I was lucky enough to visit the Mutter Museum on a recent trip to Philadelphia. One of the brochures describes it as “disturbingly informative”. It was awesome. Not only does the Mutter Museum house a giant colon and a collection of objects swallowed and removed, it houses the skull collection of Joseph Hyrtl. In Colin Dickey’s book Cranioklepty”, he writes about phrenology and the collecting of skulls.

What do Haydn, Beethoven and Mozart all have in common besides being great composers? For one thing, they all had their skulls, or at least part of their skulls, stolen from their graves.  According to Webster, phrenology is “the study of the conformation of the skull based on the belief that it indicates mental faculties and character traits.” It was developed in 1796 by Franz Gall and was very popular through the 1800’s. There were famous supporters of phrenology, including Walt Whitman who made references to it in some of his writings. There were famous skeptics as well. Mark Twain was openly critical when writing about the skull readings he received. Phrenologists were careful to “not to predict genius from the shape of the skulls but instead to confirm the already established genius in the heads before them.”
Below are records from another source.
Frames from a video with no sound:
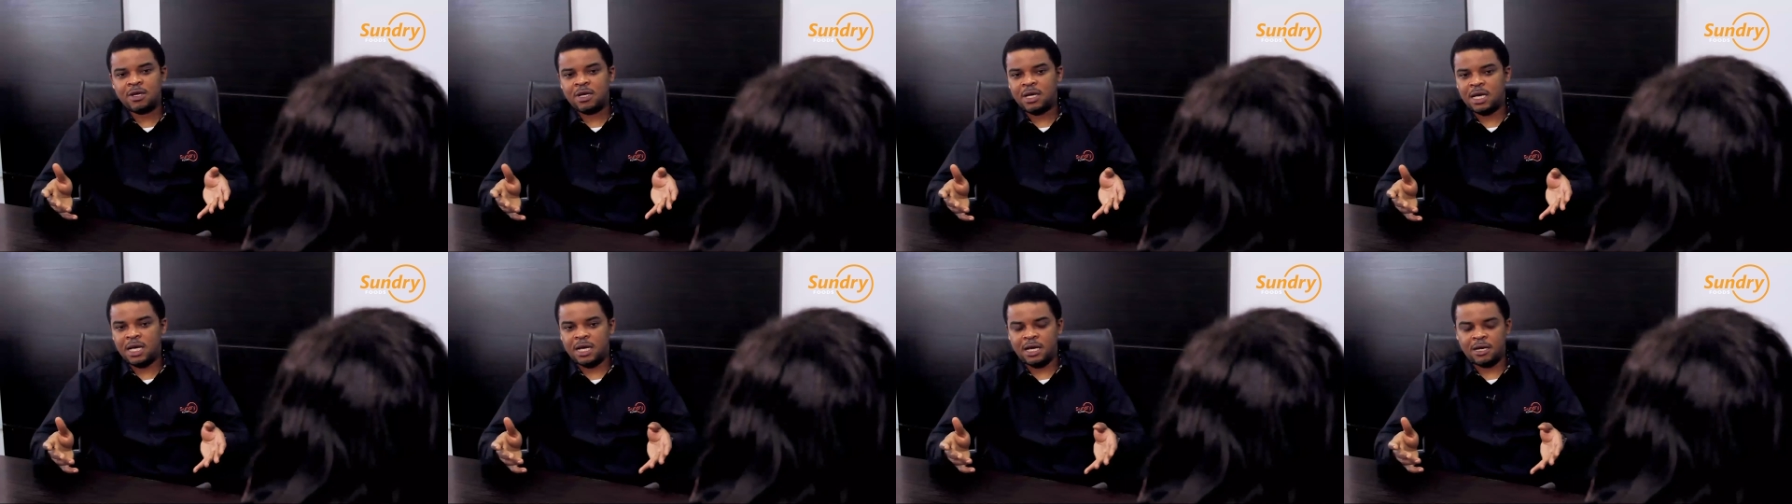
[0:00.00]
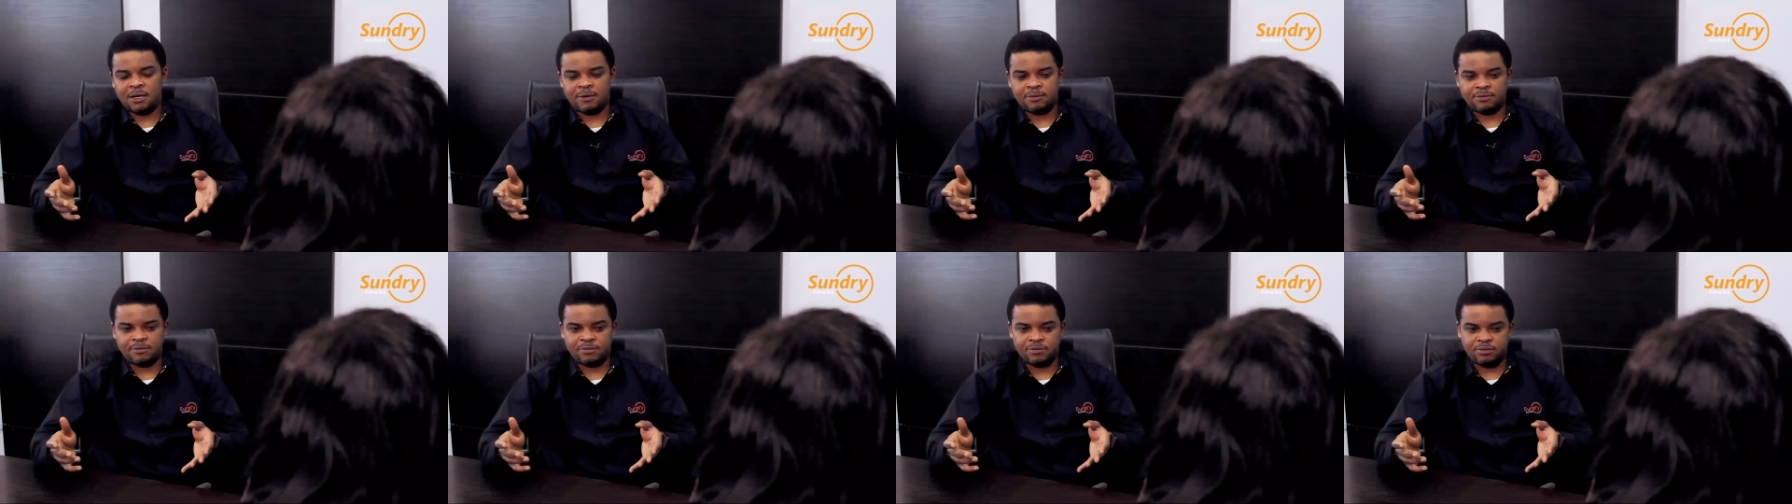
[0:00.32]

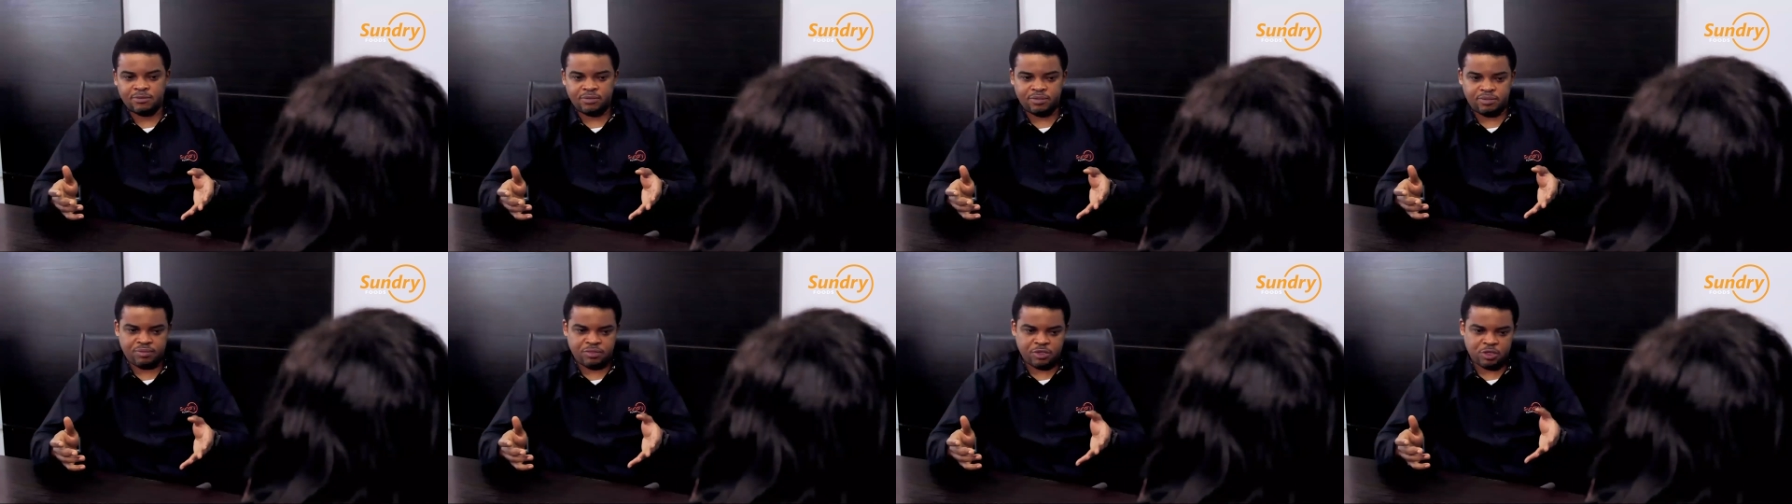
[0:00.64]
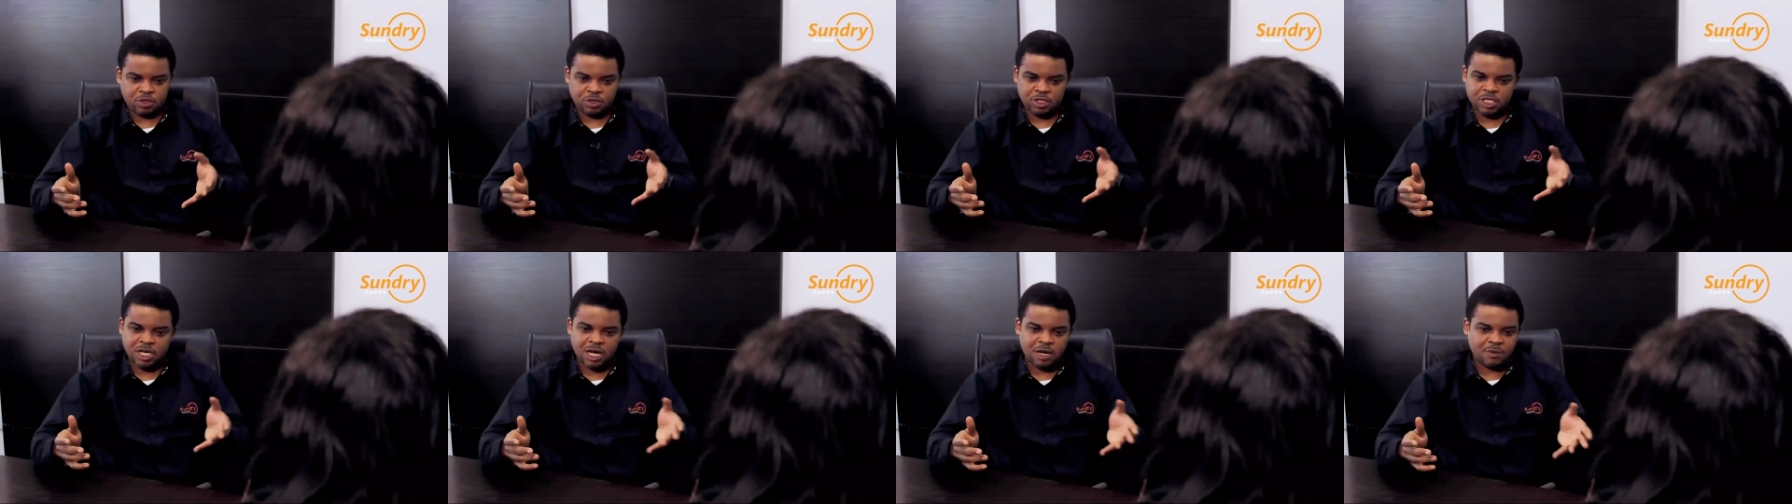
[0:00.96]
um,
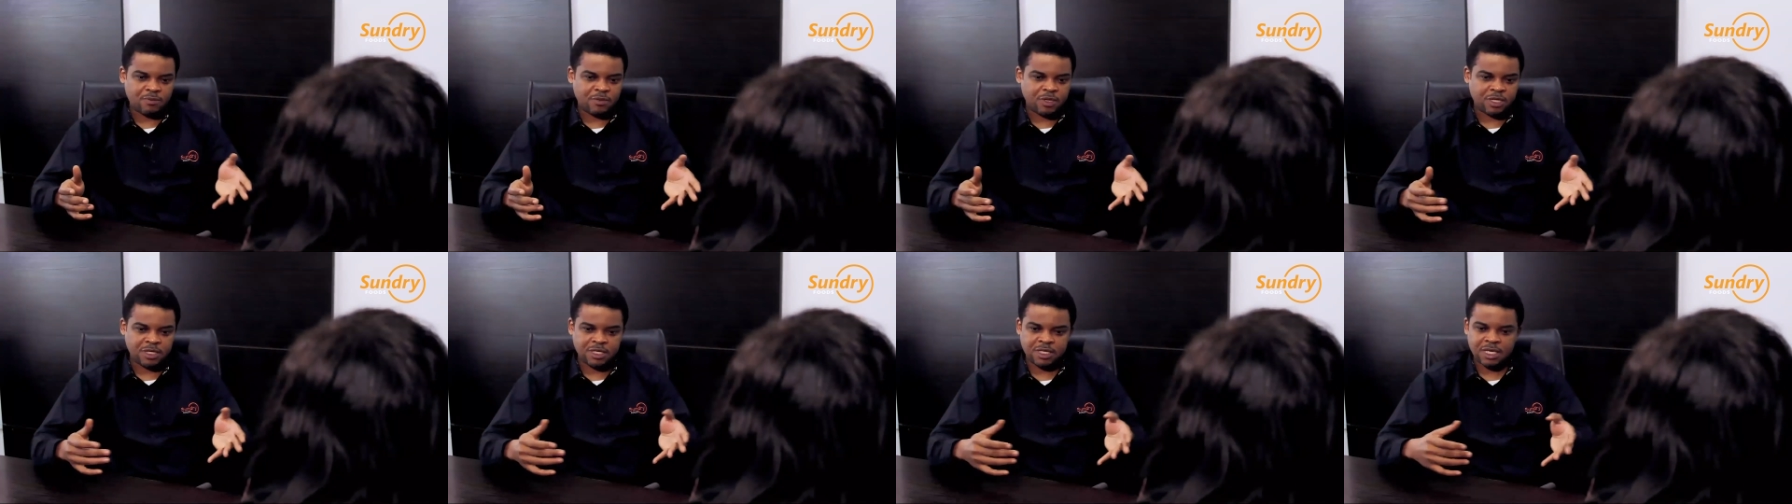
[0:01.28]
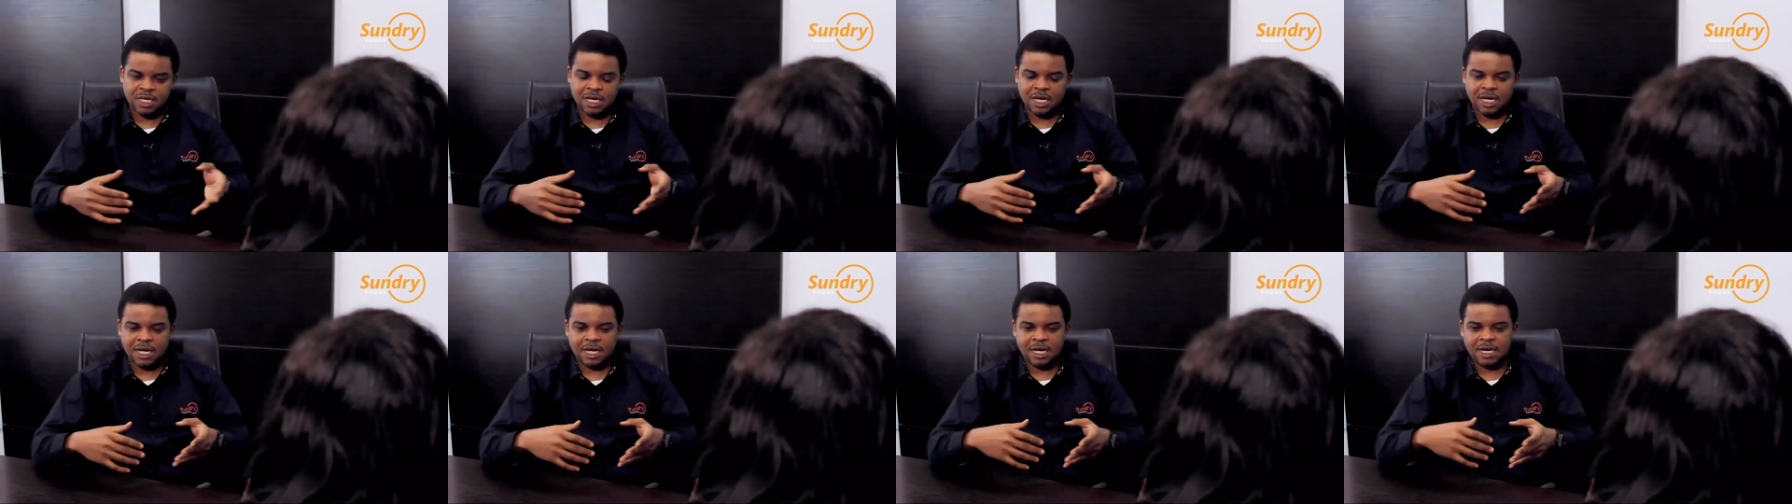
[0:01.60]
social
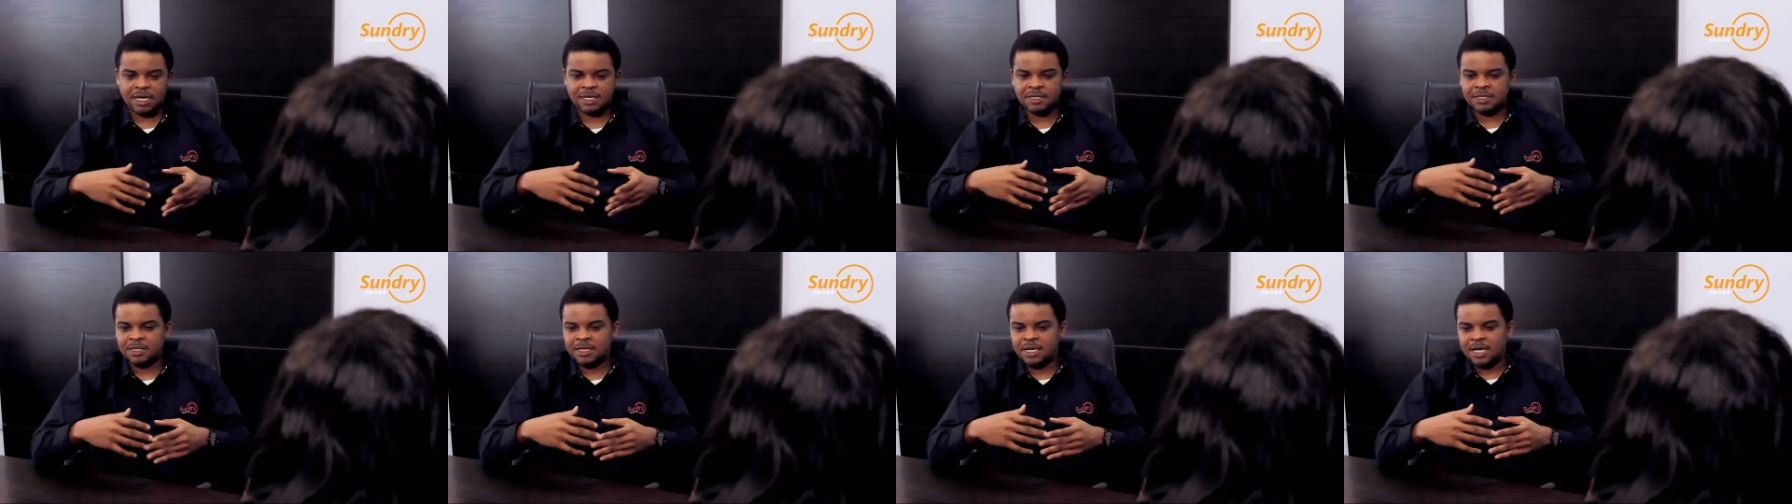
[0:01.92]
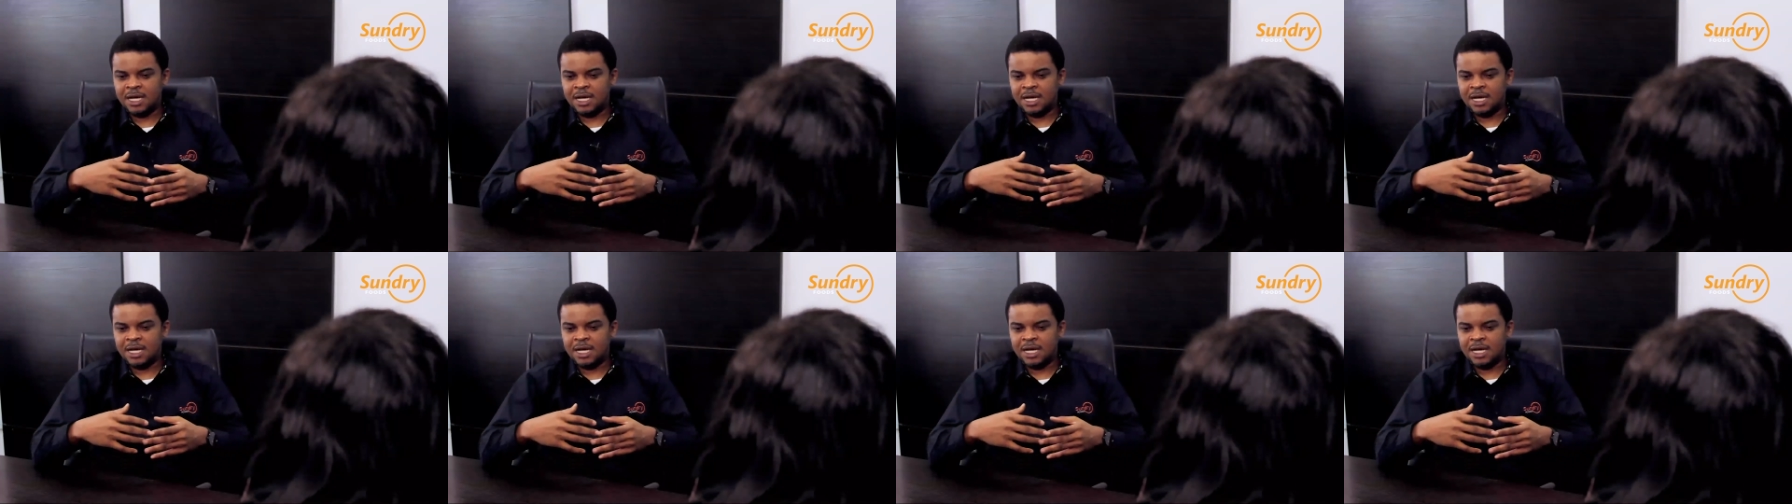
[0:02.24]
media,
Skulls of prisoners and insane asylum patients were easy to acquire, but phrenologists were desperate to study the skulls of famous citizens, especially anyone with creative or intellectual genius. Since no one was offering to donate their skulls to this strange science, practitioners had to resort to grave robbing. The collecting of skulls became a hobby for some, and an obsession for others. Elaborate glass cases were designed to display the skulls in homes and offices. What we think of as morbid today, was thought of very differently in the 19th century. Keeping relics of someone you knew or admired was considered an honor. One collector, Joseph Hyrtl, donated his collection which is now housed in Philadelphia’s Mutter Museum. If you are a fan of the macabre, you should read “Cranioklepty”. If you are ever in Philadelphia, you should visit the Mutter Museum.